Agung und Sinabung ausgebrochen | reisereporter.de

Video: Gunung Agung auf Bali spuckt Asche – schon wieder!

Seit Monaten brodelt es auf Bali: Immer wieder bricht der Gunung Agung aus, immer wieder ist der Flugverkehr eingeschränkt. Nach wenigen Wochen Ruhe jetzt der nächste Ausbruch – und knapp 2.000 Kilometer weiter in Sumatra erwacht zeitgleich der Gunung Sinabung.

Der Gunung Agung auf Bali kommt einfach nicht zur Ruhe – jetzt kam es wieder zu einem Ausbruch.
Der Gunung Agung auf Bali kommt einfach nicht zur Ruhe – jetzt kam es wieder zu einem Ausbruch.

Foto: youtube.com/GedeAgusYudi19

Seit November 2017 herrscht die höchste Gefahrenstufe rund um den Berg Agung, den die Einheimischen Gunung Agung nennen. Nach dem letzten großen Ausbruch gilt eine Sperrzone von sechs Kilometern um den Vulkan. Seitdem war es ruhiger geworden. Bis jetzt.

Gestern kam es wieder zu einem Ausbruch des Gunung Agung auf Bali. Gegen 18 Uhr Ortszeit stieß der Vulkan eine etwa 2.500 Meter hohe Rauchsäule in den Himmel. Nach knapp zwei Minuten war der Ausbruch vorbei.

Bei Youtube und Instagram überschlagen sich die Fotos und Videos seitdem. Viele Urlauber und Einheimische betonen: „Bali is safe!“ (Bali ist sicher!). Der Flugverkehr wurde nach aktuellen Informationen nicht beeinflusst.



Das Auswärtige Amt warnt Urlauber nach wie vor, dass „jederzeit mit Sperrungen von Flughäfen beziehungsweise Flugstreichungen und Kapazitätsproblemen für eine schnelle Rückreise auf anderem Weg (auch per Fähre) gerechnet werden“ müsse.
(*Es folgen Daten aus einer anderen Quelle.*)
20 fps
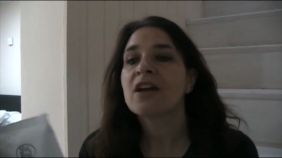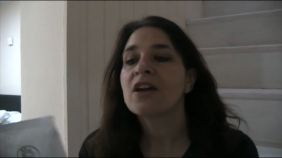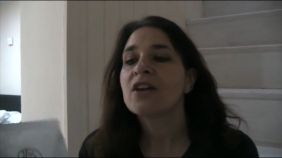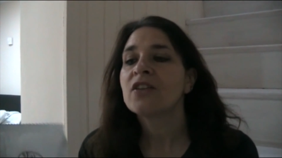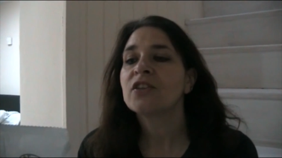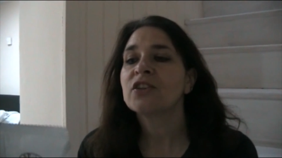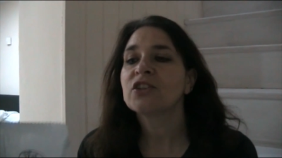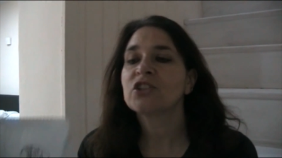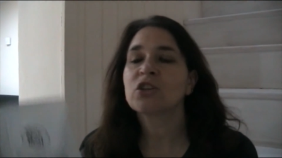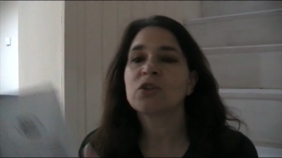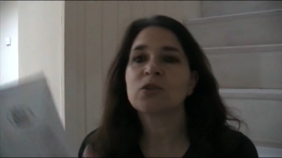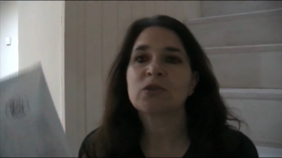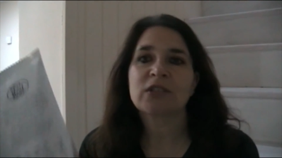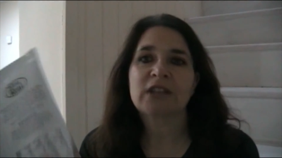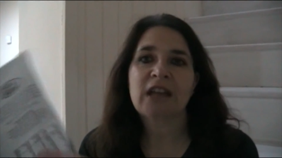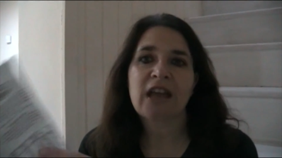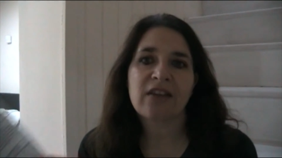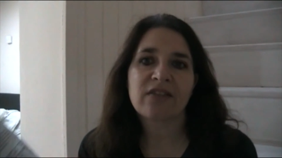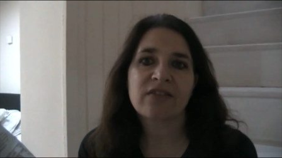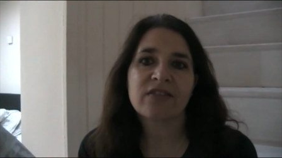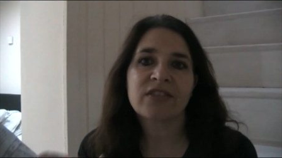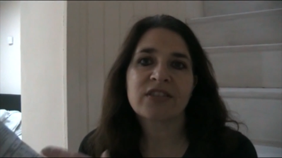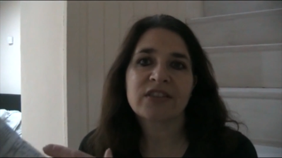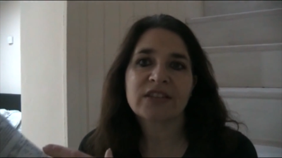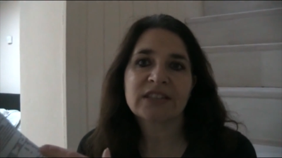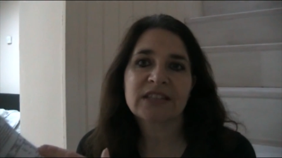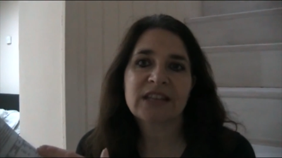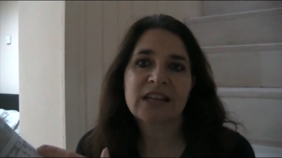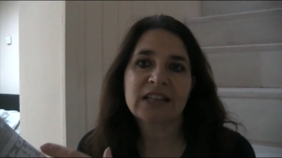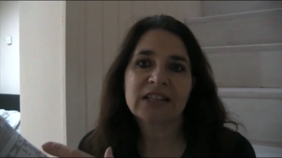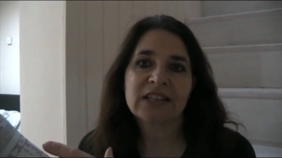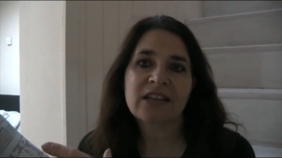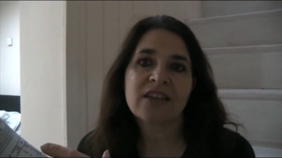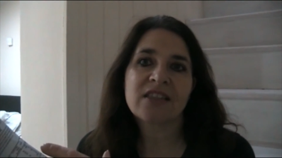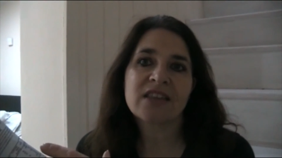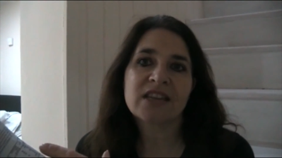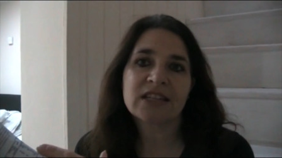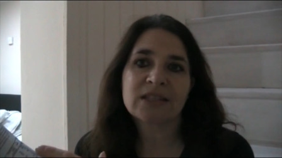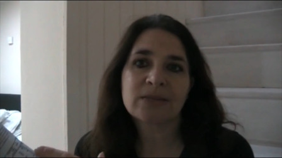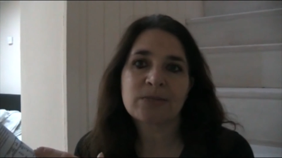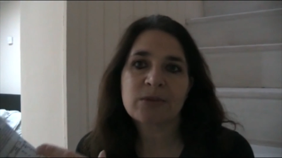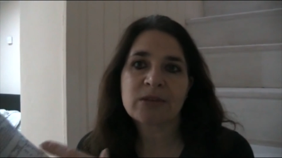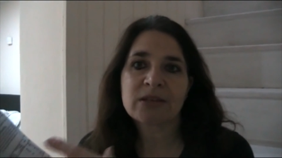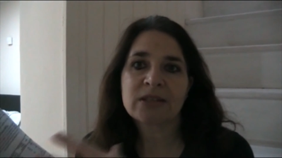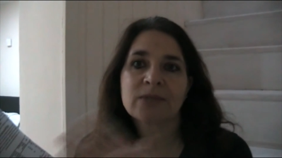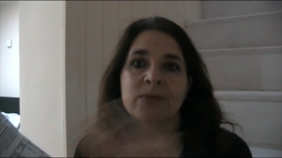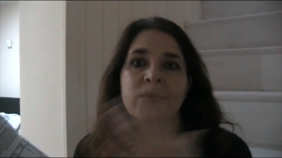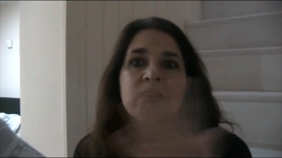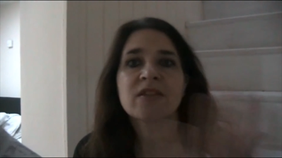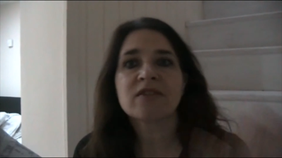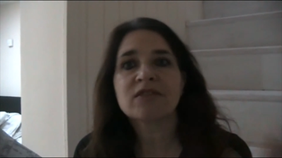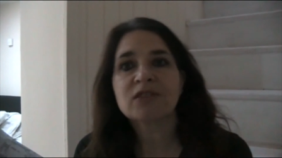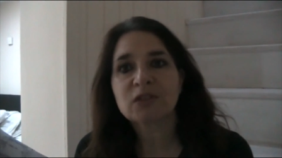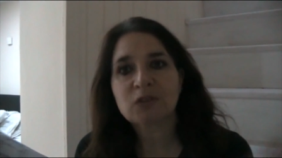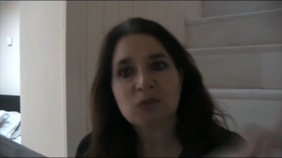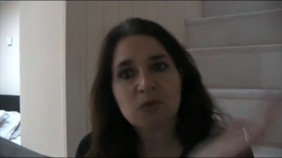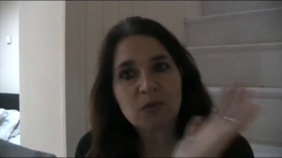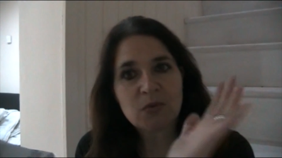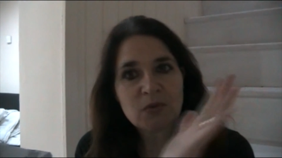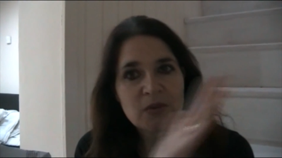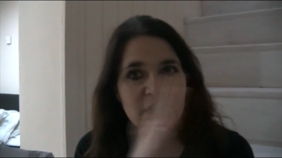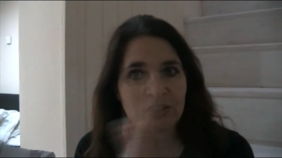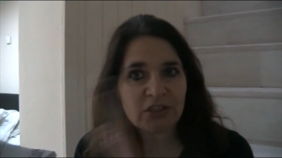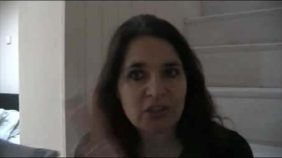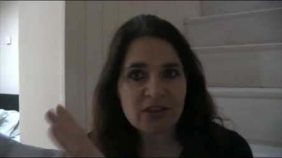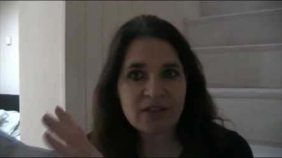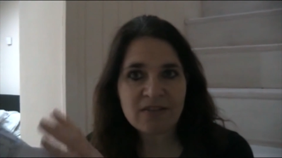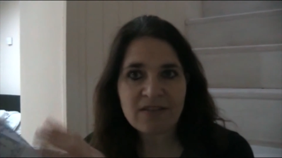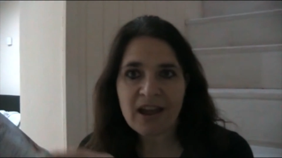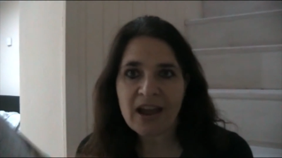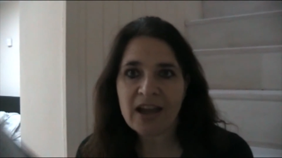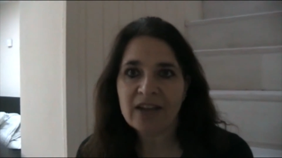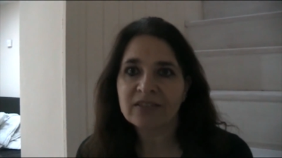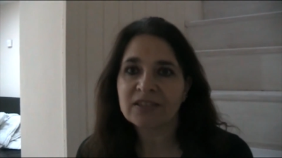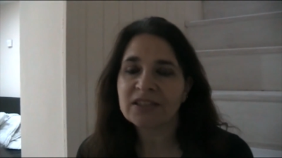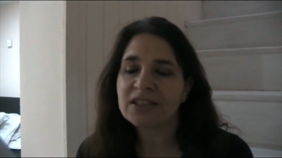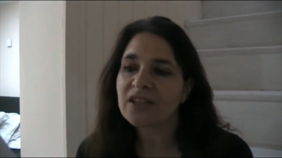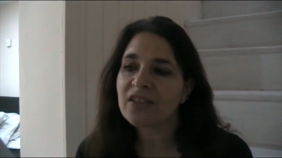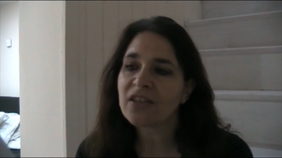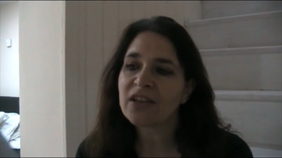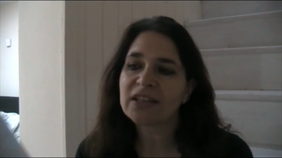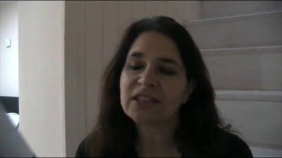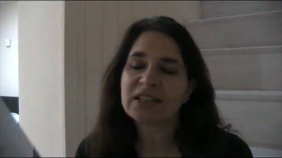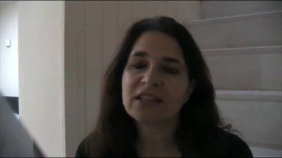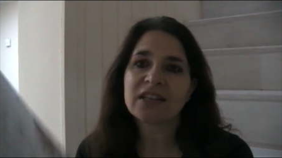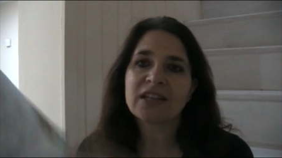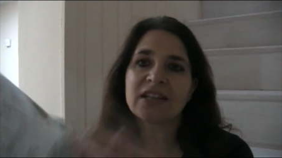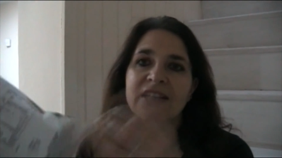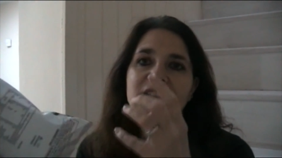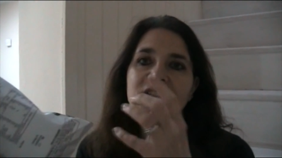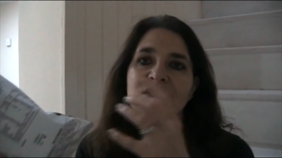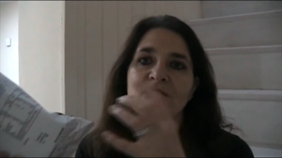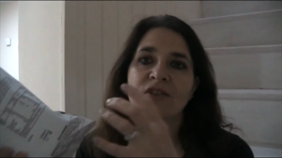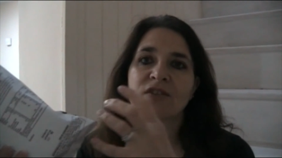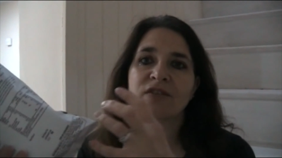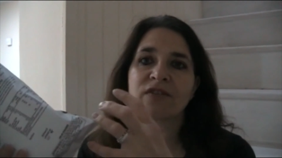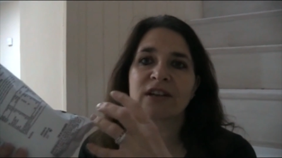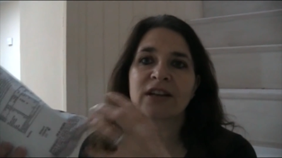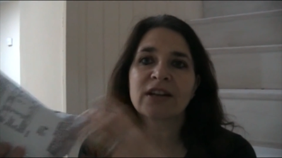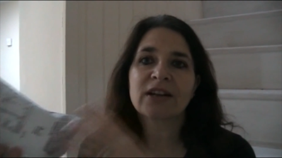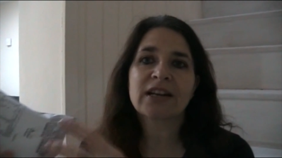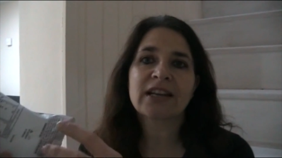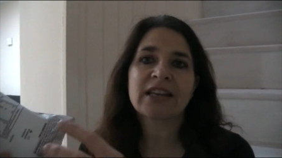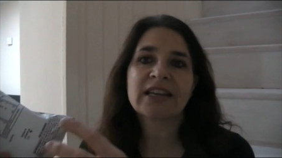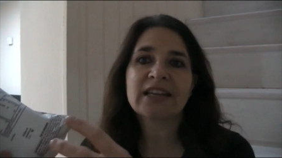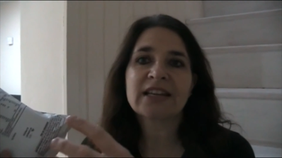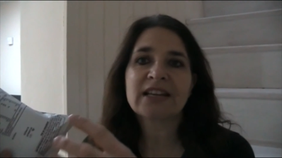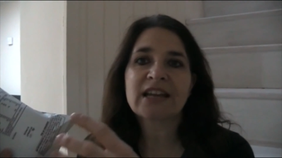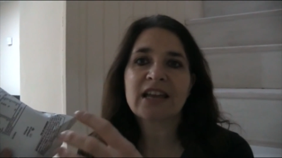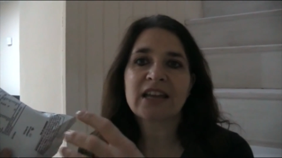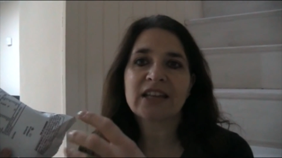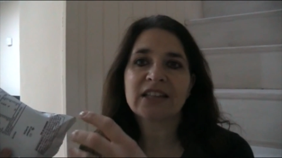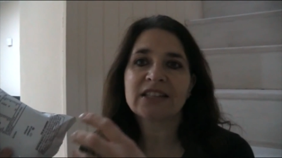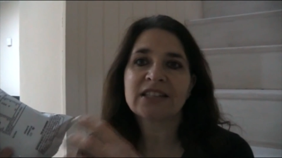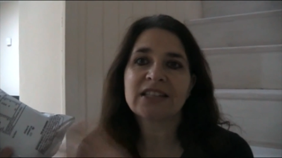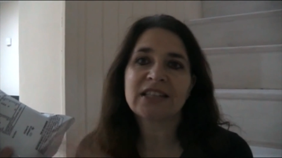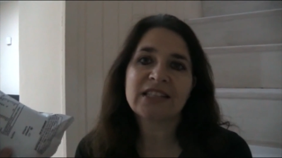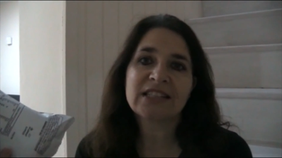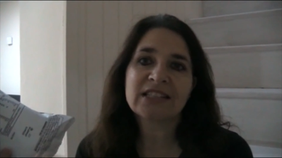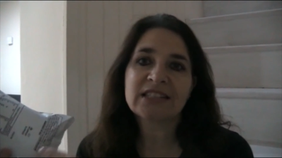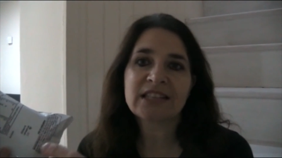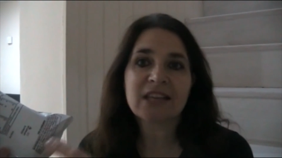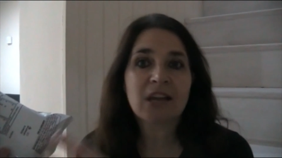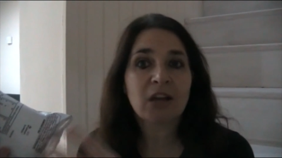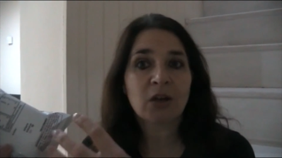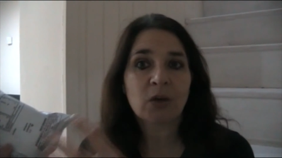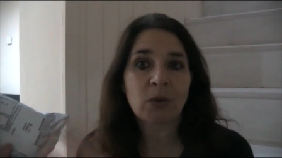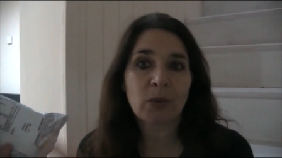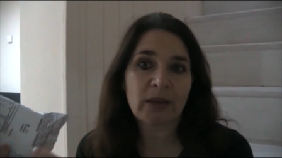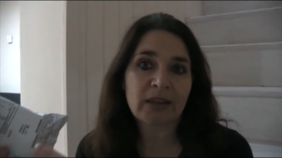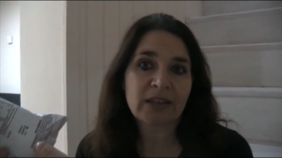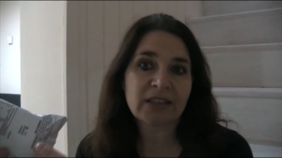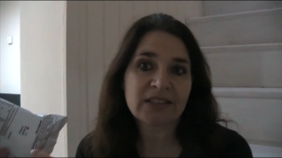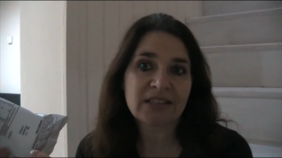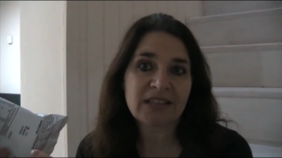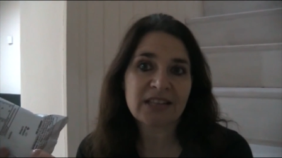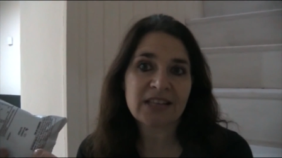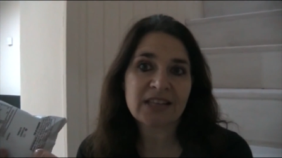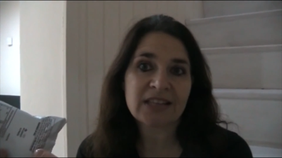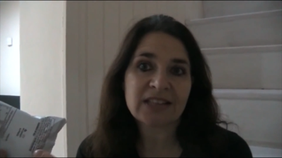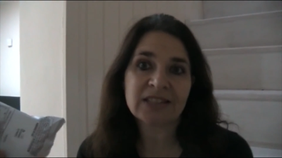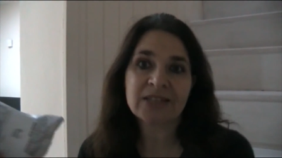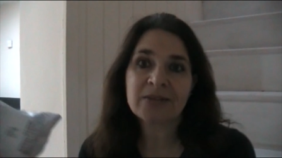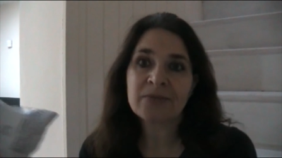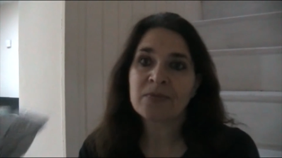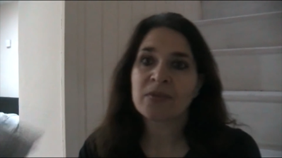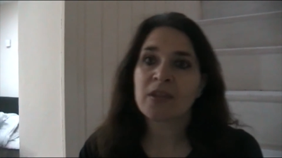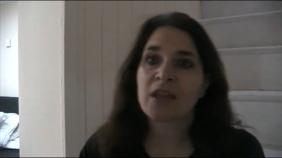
the children have snacks like this because when they're at school rushing around, it's sort of clean and easy and quick to eat.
Aktuell zwei aktive Vulkane in Indonesien

Der Gunung Agung ist aktuell übrigens nicht der einzige brodelnde Vulkan in Indonesien. Einen Tag vor Gunung Agung auf Bali brach auch der knapp 2.000 Kilometer entfernte Gunung Sinabung auf Sumatra aus.

Auch der Gunung Sinabung in Karo (Sumatra, Indonesien) ist derzeit aktiv.
Auch der Gunung Sinabung in Karo (Sumatra, Indonesien) ist derzeit aktiv. Foto: imago/Xinhua

Dort schoss am Mittwoch gleich zweimal eine etwa einen Kilometer hohe Aschewolke in die Luft, begleitet von mehreren Erdbeben. Auch hier wurde inzwischen von den Behörden eine Sperrzone von bis zu sieben Kilometern verhängt. Laut lokalen Medien befürchten die Behörden, dass es zu einem großen Lavaausbruch kommen könnte.